[[ The records open ]]

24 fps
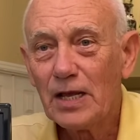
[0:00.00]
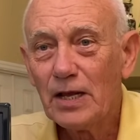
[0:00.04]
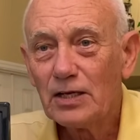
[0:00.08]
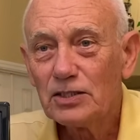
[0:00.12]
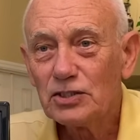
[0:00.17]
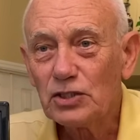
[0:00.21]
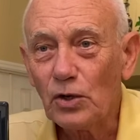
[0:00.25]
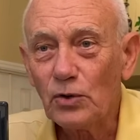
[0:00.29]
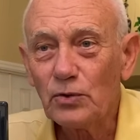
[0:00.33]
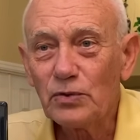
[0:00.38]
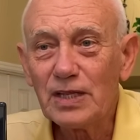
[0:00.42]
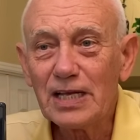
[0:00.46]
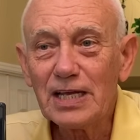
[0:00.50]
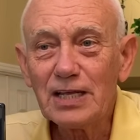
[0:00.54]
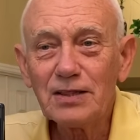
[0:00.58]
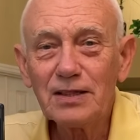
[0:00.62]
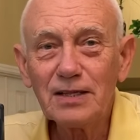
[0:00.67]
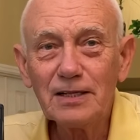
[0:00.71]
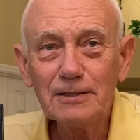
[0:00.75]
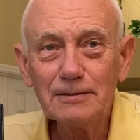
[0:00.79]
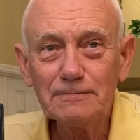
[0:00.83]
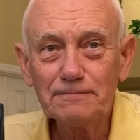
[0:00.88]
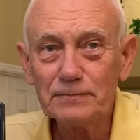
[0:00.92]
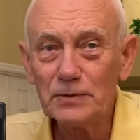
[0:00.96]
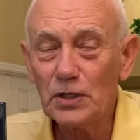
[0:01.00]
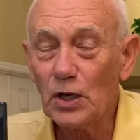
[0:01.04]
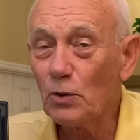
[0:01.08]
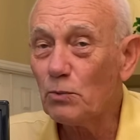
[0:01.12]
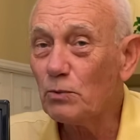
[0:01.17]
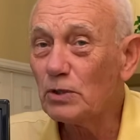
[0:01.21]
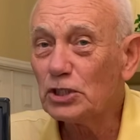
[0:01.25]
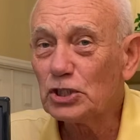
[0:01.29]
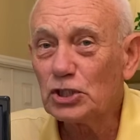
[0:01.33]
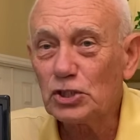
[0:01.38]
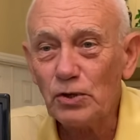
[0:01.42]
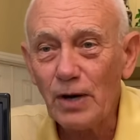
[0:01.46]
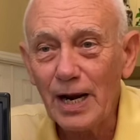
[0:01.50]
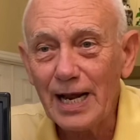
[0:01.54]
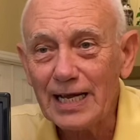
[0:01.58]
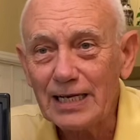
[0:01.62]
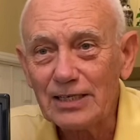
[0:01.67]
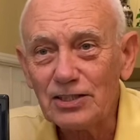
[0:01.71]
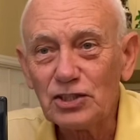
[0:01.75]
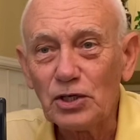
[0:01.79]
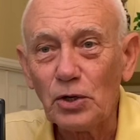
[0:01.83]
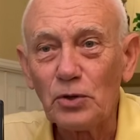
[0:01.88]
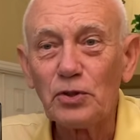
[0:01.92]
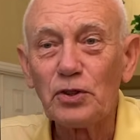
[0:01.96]
So then, no
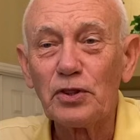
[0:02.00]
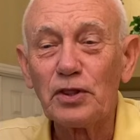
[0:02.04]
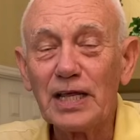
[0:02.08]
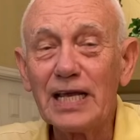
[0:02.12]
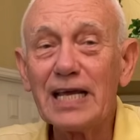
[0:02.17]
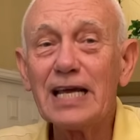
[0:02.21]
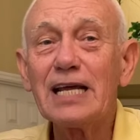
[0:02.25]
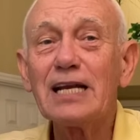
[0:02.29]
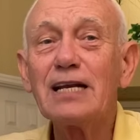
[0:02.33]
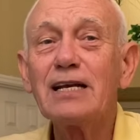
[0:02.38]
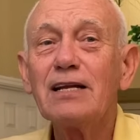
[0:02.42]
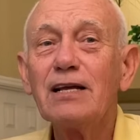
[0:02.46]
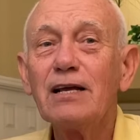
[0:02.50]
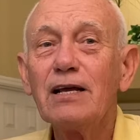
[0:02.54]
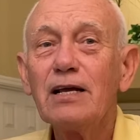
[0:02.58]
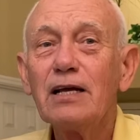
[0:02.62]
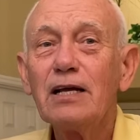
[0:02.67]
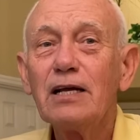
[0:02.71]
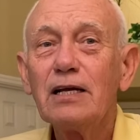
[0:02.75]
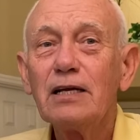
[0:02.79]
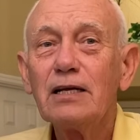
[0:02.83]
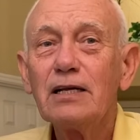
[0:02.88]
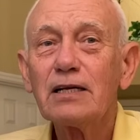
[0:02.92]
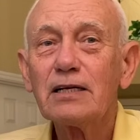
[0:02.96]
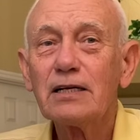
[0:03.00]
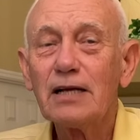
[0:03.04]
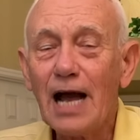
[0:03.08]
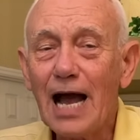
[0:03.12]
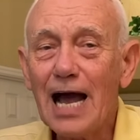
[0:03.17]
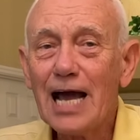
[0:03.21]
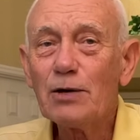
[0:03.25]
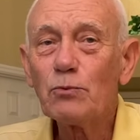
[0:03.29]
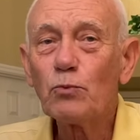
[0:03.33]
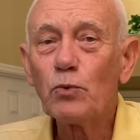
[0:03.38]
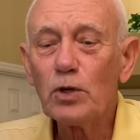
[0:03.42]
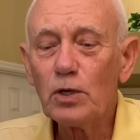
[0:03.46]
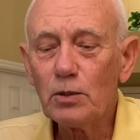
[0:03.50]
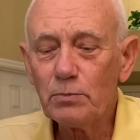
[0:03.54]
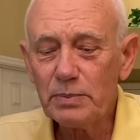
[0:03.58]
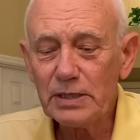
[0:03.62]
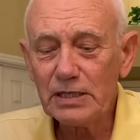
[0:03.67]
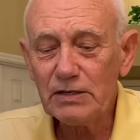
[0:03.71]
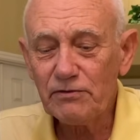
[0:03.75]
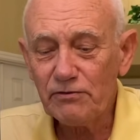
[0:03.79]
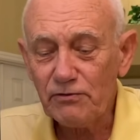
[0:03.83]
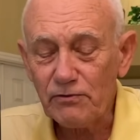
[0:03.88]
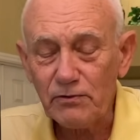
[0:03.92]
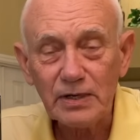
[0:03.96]
restraint. So then God will
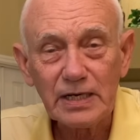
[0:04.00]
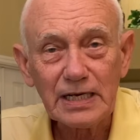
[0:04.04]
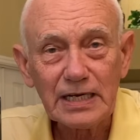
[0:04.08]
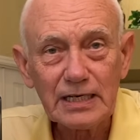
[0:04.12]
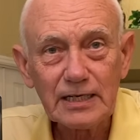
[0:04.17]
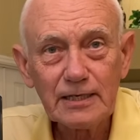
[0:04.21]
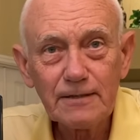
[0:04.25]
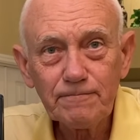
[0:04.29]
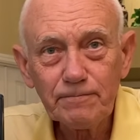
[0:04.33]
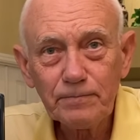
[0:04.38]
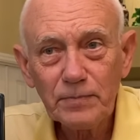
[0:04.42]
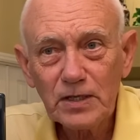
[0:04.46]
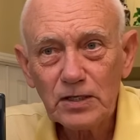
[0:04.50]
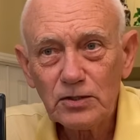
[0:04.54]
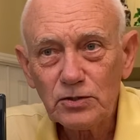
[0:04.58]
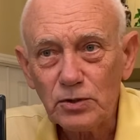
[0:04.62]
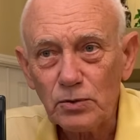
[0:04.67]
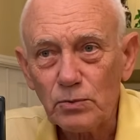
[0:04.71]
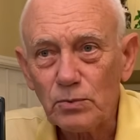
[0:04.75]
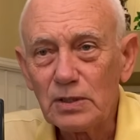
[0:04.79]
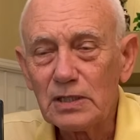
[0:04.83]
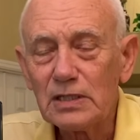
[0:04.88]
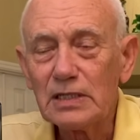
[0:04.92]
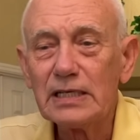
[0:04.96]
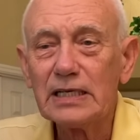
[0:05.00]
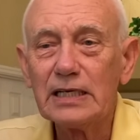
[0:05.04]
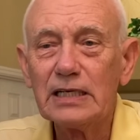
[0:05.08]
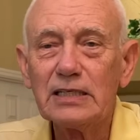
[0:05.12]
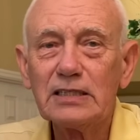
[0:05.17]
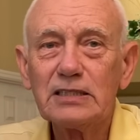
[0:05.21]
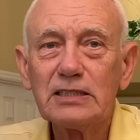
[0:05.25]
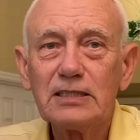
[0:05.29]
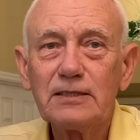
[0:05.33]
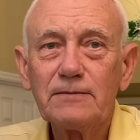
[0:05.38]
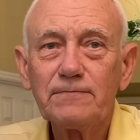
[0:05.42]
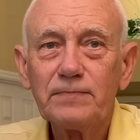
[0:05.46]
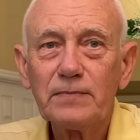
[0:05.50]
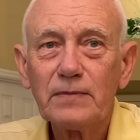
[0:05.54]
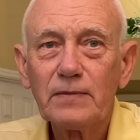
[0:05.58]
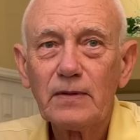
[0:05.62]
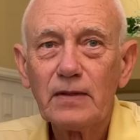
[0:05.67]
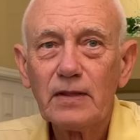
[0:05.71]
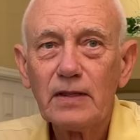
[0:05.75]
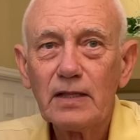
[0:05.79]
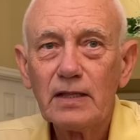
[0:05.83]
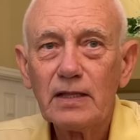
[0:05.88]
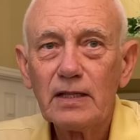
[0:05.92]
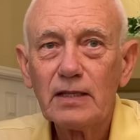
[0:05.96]
be freed to release
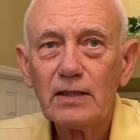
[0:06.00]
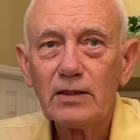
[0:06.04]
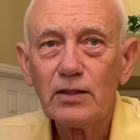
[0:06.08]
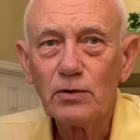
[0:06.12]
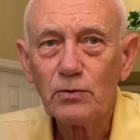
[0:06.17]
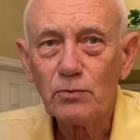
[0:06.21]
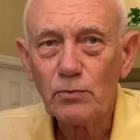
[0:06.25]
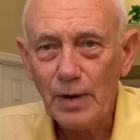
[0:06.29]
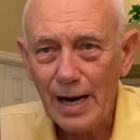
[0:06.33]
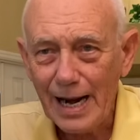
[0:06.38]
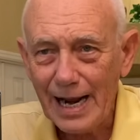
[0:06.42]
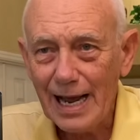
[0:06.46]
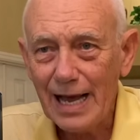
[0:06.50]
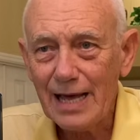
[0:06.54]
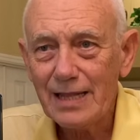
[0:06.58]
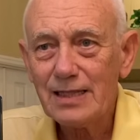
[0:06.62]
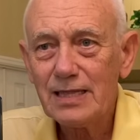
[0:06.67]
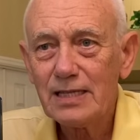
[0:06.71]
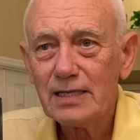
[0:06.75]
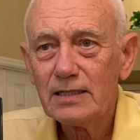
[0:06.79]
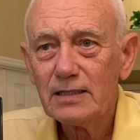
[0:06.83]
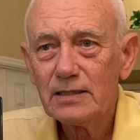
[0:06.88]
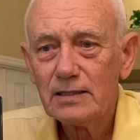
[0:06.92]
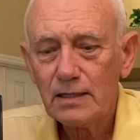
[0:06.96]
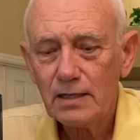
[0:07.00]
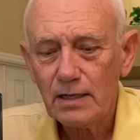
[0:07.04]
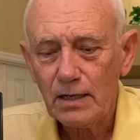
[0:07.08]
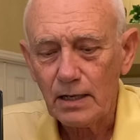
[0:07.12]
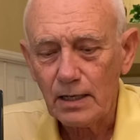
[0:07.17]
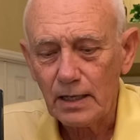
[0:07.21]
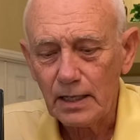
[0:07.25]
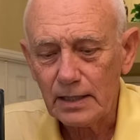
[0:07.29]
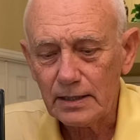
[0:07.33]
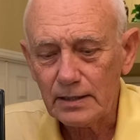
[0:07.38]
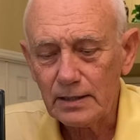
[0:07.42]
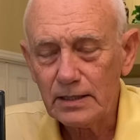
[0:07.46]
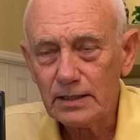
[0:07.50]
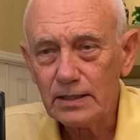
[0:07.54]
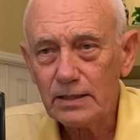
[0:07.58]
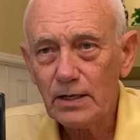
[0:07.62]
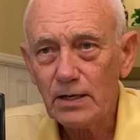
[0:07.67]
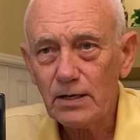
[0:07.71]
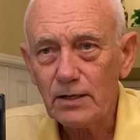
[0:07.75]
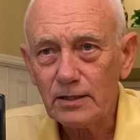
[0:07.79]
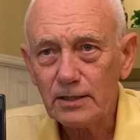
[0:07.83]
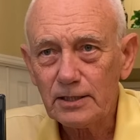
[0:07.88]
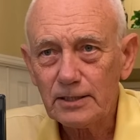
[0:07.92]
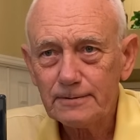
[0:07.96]
the wrath on the
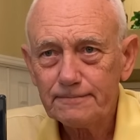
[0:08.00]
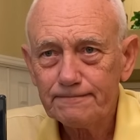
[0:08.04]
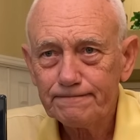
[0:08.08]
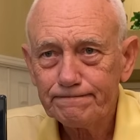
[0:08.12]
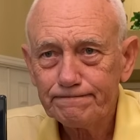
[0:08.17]
earth.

[[ The records closed ]]

» **Prompt**:
Your task is an exact transcription of all the data, minus the pictures.

» **The completed task**:
24 fps
[0:00.00]
[0:00.04]
[0:00.08]
[0:00.12]
[0:00.17]
[0:00.21]
[0:00.25]
[0:00.29]
[0:00.33]
[0:00.38]
[0:00.42]
[0:00.46]
[0:00.50]
[0:00.54]
[0:00.58]
[0:00.62]
[0:00.67]
[0:00.71]
[0:00.75]
[0:00.79]
[0:00.83]
[0:00.88]
[0:00.92]
[0:00.96]
[0:01.00]
[0:01.04]
[0:01.08]
[0:01.12]
[0:01.17]
[0:01.21]
[0:01.25]
[0:01.29]
[0:01.33]
[0:01.38]
[0:01.42]
[0:01.46]
[0:01.50]
[0:01.54]
[0:01.58]
[0:01.62]
[0:01.67]
[0:01.71]
[0:01.75]
[0:01.79]
[0:01.83]
[0:01.88]
[0:01.92]
[0:01.96]
So then, no
[0:02.00]
[0:02.04]
[0:02.08]
[0:02.12]
[0:02.17]
[0:02.21]
[0:02.25]
[0:02.29]
[0:02.33]
[0:02.38]
[0:02.42]
[0:02.46]
[0:02.50]
[0:02.54]
[0:02.58]
[0:02.62]
[0:02.67]
[0:02.71]
[0:02.75]
[0:02.79]
[0:02.83]
[0:02.88]
[0:02.92]
[0:02.96]
[0:03.00]
[0:03.04]
[0:03.08]
[0:03.12]
[0:03.17]
[0:03.21]
[0:03.25]
[0:03.29]
[0:03.33]
[0:03.38]
[0:03.42]
[0:03.46]
[0:03.50]
[0:03.54]
[0:03.58]
[0:03.62]
[0:03.67]
[0:03.71]
[0:03.75]
[0:03.79]
[0:03.83]
[0:03.88]
[0:03.92]
[0:03.96]
restraint. So then God will
[0:04.00]
[0:04.04]
[0:04.08]
[0:04.12]
[0:04.17]
[0:04.21]
[0:04.25]
[0:04.29]
[0:04.33]
[0:04.38]
[0:04.42]
[0:04.46]
[0:04.50]
[0:04.54]
[0:04.58]
[0:04.62]
[0:04.67]
[0:04.71]
[0:04.75]
[0:04.79]
[0:04.83]
[0:04.88]
[0:04.92]
[0:04.96]
[0:05.00]
[0:05.04]
[0:05.08]
[0:05.12]
[0:05.17]
[0:05.21]
[0:05.25]
[0:05.29]
[0:05.33]
[0:05.38]
[0:05.42]
[0:05.46]
[0:05.50]
[0:05.54]
[0:05.58]
[0:05.62]
[0:05.67]
[0:05.71]
[0:05.75]
[0:05.79]
[0:05.83]
[0:05.88]
[0:05.92]
[0:05.96]
be freed to release
[0:06.00]
[0:06.04]
[0:06.08]
[0:06.12]
[0:06.17]
[0:06.21]
[0:06.25]
[0:06.29]
[0:06.33]
[0:06.38]
[0:06.42]
[0:06.46]
[0:06.50]
[0:06.54]
[0:06.58]
[0:06.62]
[0:06.67]
[0:06.71]
[0:06.75]
[0:06.79]
[0:06.83]
[0:06.88]
[0:06.92]
[0:06.96]
[0:07.00]
[0:07.04]
[0:07.08]
[0:07.12]
[0:07.17]
[0:07.21]
[0:07.25]
[0:07.29]
[0:07.33]
[0:07.38]
[0:07.42]
[0:07.46]
[0:07.50]
[0:07.54]
[0:07.58]
[0:07.62]
[0:07.67]
[0:07.71]
[0:07.75]
[0:07.79]
[0:07.83]
[0:07.88]
[0:07.92]
[0:07.96]
the wrath on the
[0:08.00]
[0:08.04]
[0:08.08]
[0:08.12]
[0:08.17]
earth.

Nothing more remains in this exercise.